● **Problem**
Below are some entries. Transcribe the lines from the one holding "[00:00:03.25]" to the one holding "[00:00:04.20]", inclusive, but not the pictures among them.
(Given information Opens)
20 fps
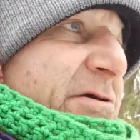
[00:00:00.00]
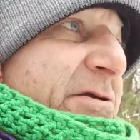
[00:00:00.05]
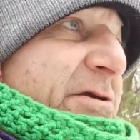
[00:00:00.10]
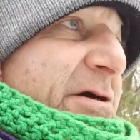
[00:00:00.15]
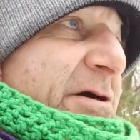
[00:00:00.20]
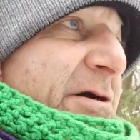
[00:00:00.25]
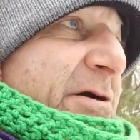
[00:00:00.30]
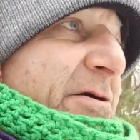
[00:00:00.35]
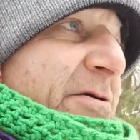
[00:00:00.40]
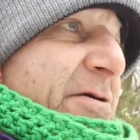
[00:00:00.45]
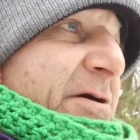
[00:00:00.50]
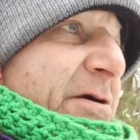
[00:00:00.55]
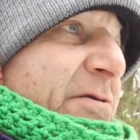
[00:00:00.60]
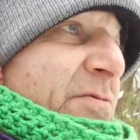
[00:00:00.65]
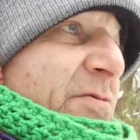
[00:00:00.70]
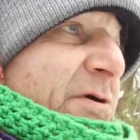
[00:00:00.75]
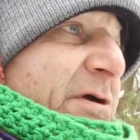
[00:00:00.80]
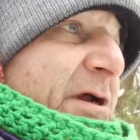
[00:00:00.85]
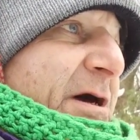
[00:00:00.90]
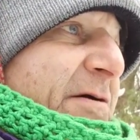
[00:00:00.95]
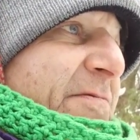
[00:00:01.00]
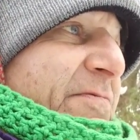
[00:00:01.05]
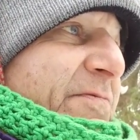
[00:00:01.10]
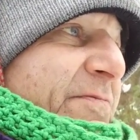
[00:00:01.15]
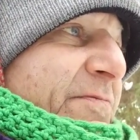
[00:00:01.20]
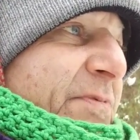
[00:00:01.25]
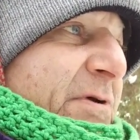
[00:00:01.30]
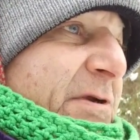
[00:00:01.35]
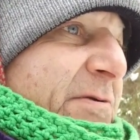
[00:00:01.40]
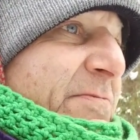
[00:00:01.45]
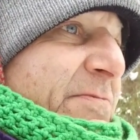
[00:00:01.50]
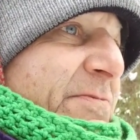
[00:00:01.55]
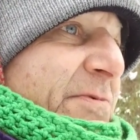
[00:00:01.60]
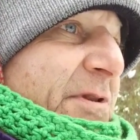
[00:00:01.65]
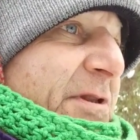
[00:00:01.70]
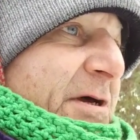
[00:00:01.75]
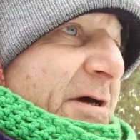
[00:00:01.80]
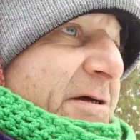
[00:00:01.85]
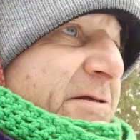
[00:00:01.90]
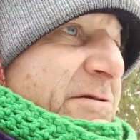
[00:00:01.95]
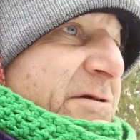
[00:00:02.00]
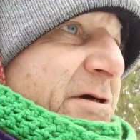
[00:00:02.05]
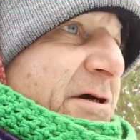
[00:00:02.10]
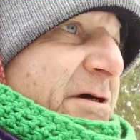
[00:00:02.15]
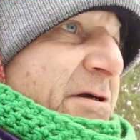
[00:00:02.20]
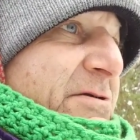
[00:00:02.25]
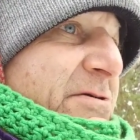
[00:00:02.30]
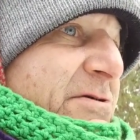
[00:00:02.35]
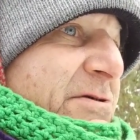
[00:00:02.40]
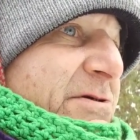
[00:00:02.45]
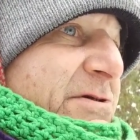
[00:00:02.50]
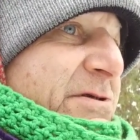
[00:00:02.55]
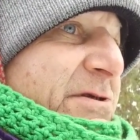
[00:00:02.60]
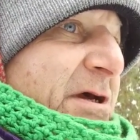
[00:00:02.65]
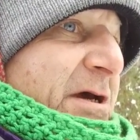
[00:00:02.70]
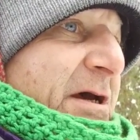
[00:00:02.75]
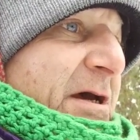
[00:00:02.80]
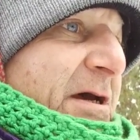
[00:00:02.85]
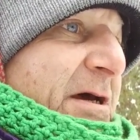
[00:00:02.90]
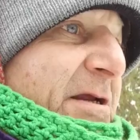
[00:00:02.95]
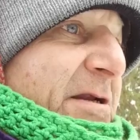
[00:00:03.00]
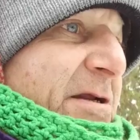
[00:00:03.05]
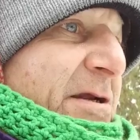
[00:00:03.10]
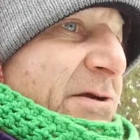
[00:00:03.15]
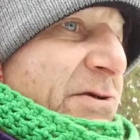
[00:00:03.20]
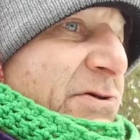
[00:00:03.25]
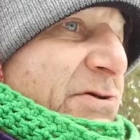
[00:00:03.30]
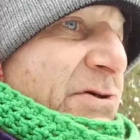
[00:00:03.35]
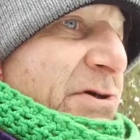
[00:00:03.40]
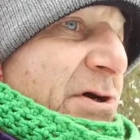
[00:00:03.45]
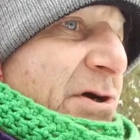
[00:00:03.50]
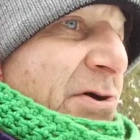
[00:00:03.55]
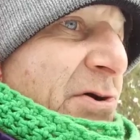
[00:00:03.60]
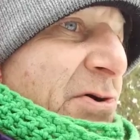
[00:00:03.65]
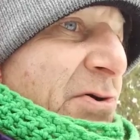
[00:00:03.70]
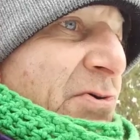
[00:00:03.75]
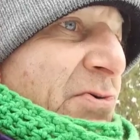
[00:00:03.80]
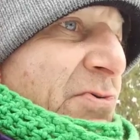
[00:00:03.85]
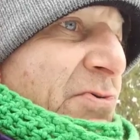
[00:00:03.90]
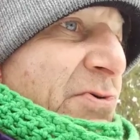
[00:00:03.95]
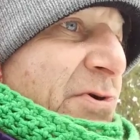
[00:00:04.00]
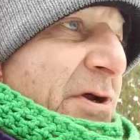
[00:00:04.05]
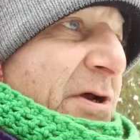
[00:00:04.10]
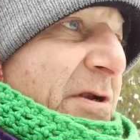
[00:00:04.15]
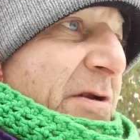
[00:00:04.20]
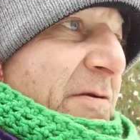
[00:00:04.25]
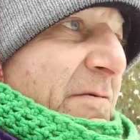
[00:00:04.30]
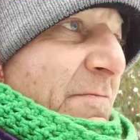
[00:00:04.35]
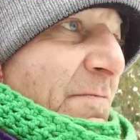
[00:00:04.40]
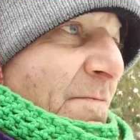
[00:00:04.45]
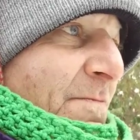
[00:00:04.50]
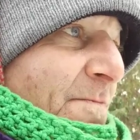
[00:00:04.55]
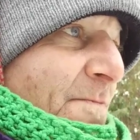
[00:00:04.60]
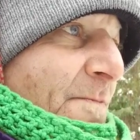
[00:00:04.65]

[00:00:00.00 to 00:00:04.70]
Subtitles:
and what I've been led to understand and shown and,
(Given information Closes)
● **Solution below**
[00:00:03.25]
[00:00:03.30]
[00:00:03.35]
[00:00:03.40]
[00:00:03.45]
[00:00:03.50]
[00:00:03.55]
[00:00:03.60]
[00:00:03.65]
[00:00:03.70]
[00:00:03.75]
[00:00:03.80]
[00:00:03.85]
[00:00:03.90]
[00:00:03.95]
[00:00:04.00]
[00:00:04.05]
[00:00:04.10]
[00:00:04.15]
[00:00:04.20]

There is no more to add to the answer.